One of my post-op friends is deep stealth, 5'6", small-boned, perfect voice, undetectable, etc, etc.
She disclosed after her BF proposed to her, and that ended it. I met her when that was happening.

So it ain't easy, even if you're one of the lucky ones who really pass well. She now discloses early on in a relationship.

I've corresponded with an early transitioner whose family kept the secret, and she married and adopted several children and the husband never knew. She is now a widow.

Another friend is more adventurous sexually, and doesn't disclose to men, but did to her new Girlfriend, who she met in a Lesbian club.

-- Diane

Melody Moore
03-28-2011, 06:28 PM
Non-disclosure often has more serious ramifications than disclosure. There is a huge risk of losing someone's interest in
you by disclosing the fact you are a transsexual female. But there is an even greater risk which could result in abuse &
violence by not disclosing to someone that you are transsexual. Guys will feel cheated, deceived & lied to if they find
out later that you are transsexual and you never told them.

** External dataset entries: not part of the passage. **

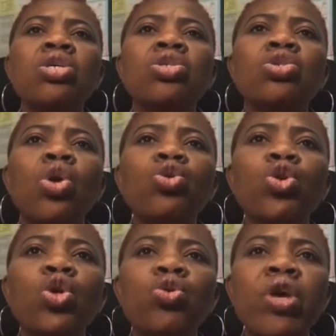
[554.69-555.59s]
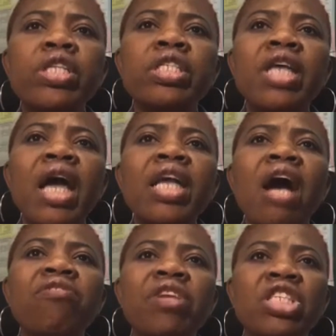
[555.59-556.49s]
So you create that
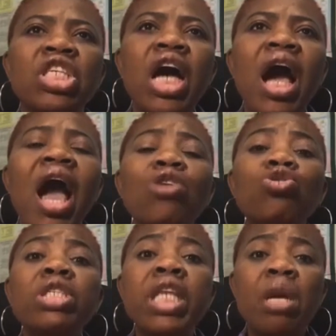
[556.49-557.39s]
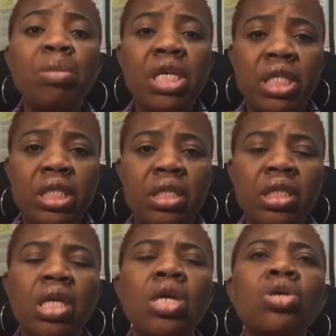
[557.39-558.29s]
avatar and you name it.
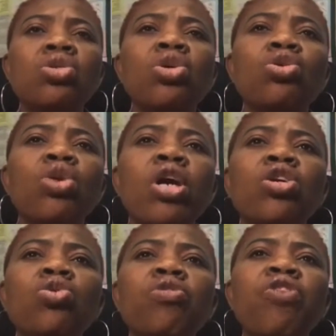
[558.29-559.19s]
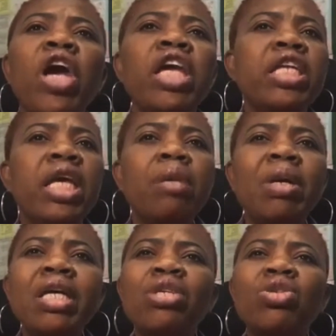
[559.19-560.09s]
So you're going to look for a name.
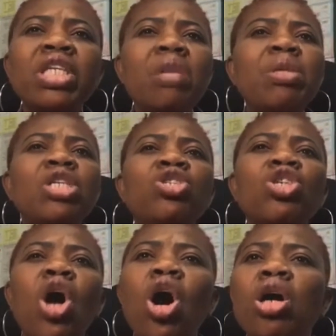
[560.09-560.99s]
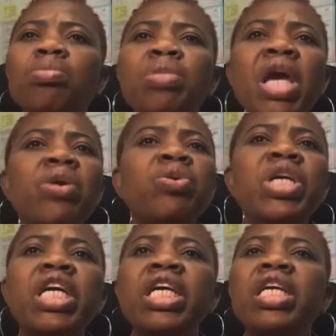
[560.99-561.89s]
Either you name it John,
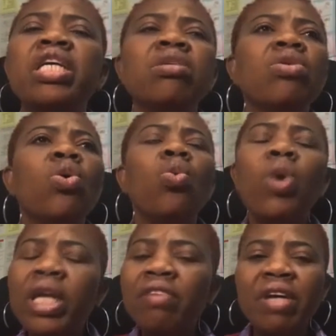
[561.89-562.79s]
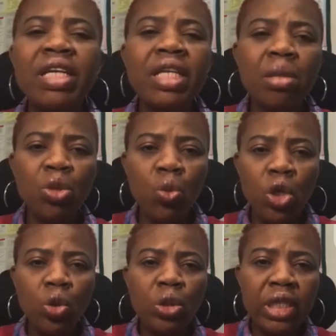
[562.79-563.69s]
Mary, whatever name you
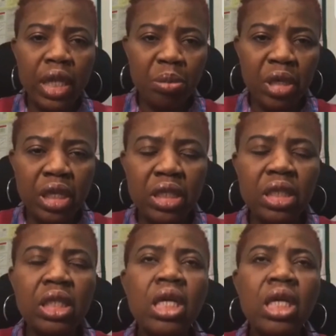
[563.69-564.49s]
want to name it.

There was a case here in Australia where a post-op girl was
in a relationship with a guy & the police revealed to him that she was transsexual, so he beat the living crap out of her.
See: 'Mate, your girlfriend was a bloke (http://www.news.com.au/national/mate-your-girl-used-to-be-a-bloke/story-e6frfkwi-1111115484527)'.

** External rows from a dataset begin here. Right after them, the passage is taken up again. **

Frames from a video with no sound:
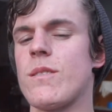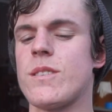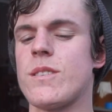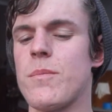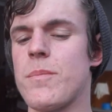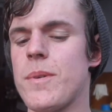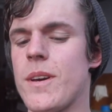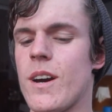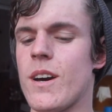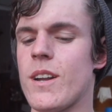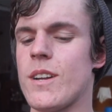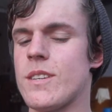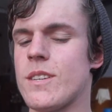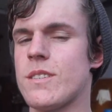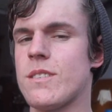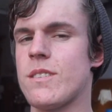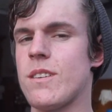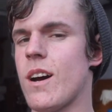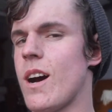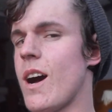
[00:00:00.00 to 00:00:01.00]
to be
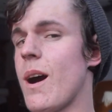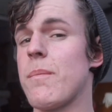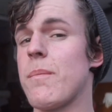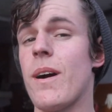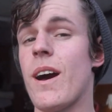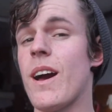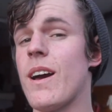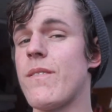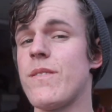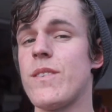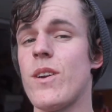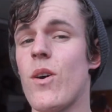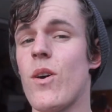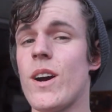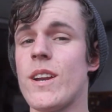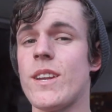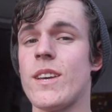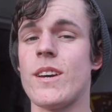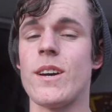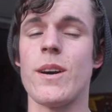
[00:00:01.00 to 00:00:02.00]
honest. I'm, i have no
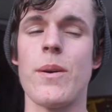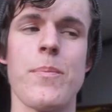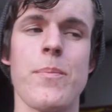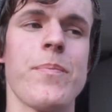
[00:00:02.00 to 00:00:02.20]
idea.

But this isn't the only case I have heard of, I have heard that some trans-girls have been murdered for withholding the
truth and that bring me to the point that if you cannot be honest early in the relationship & still be accepted then that
person isn't for you. You should be able to open up & be honest & have no fears of repercussions. I couldn't have any
sort of a relationship with someone I felt I was going to be walking on eggshells with. So I don't think that Deep Stealth
is a very good idea. You need to find someone who loves you unconditionally & accepts you as the woman you truly are.

amielts
03-29-2011, 02:05 AM
There are ignorant people, but we shouldn't care about them, because there are supportive ones out there too.

ReineD
03-29-2011, 03:19 AM
Julie ... :meditate:

This guy's not worth your while. His baggage is all his own and has nothing to do with you. You are beautiful and smart and you don't need to move to find love.

:hugs:

PortiaHoney
03-29-2011, 06:11 AM
I have had similar issues. As much as we try to "justify" any sort of response, we just further complicate matters.

Being pre-op, I tried various approaches to on line dating.

Warned them in my profile - all they want me to do is do what "men" are expected to do in their nether regions or want to give "me" a certain oral activity on an organ which never see's daylight. Being visually female gives them an excuse to feel that the activity isn't one normally associated with homosexual activity.

I removed that information from my profile and presented totally as female. I would, however, tell them early in communications, only to be subject to either a complete non response, occassional sympathy but "no thanks" and being subjected to a large amount of abuse.

So, I reverted to just meeting men in person, Not very successful at that one though.

Bethany38
03-29-2011, 04:52 PM
Well Julie just goes to show that even highly intelligent people can be completely ignorant, and not only that, but it is by their own chicer. I am really sorry that this has happened, but it is going to because the male of the species is not the brightest. Wait a second did I just insult myself? oh well:). I wish ya much better luck in the future.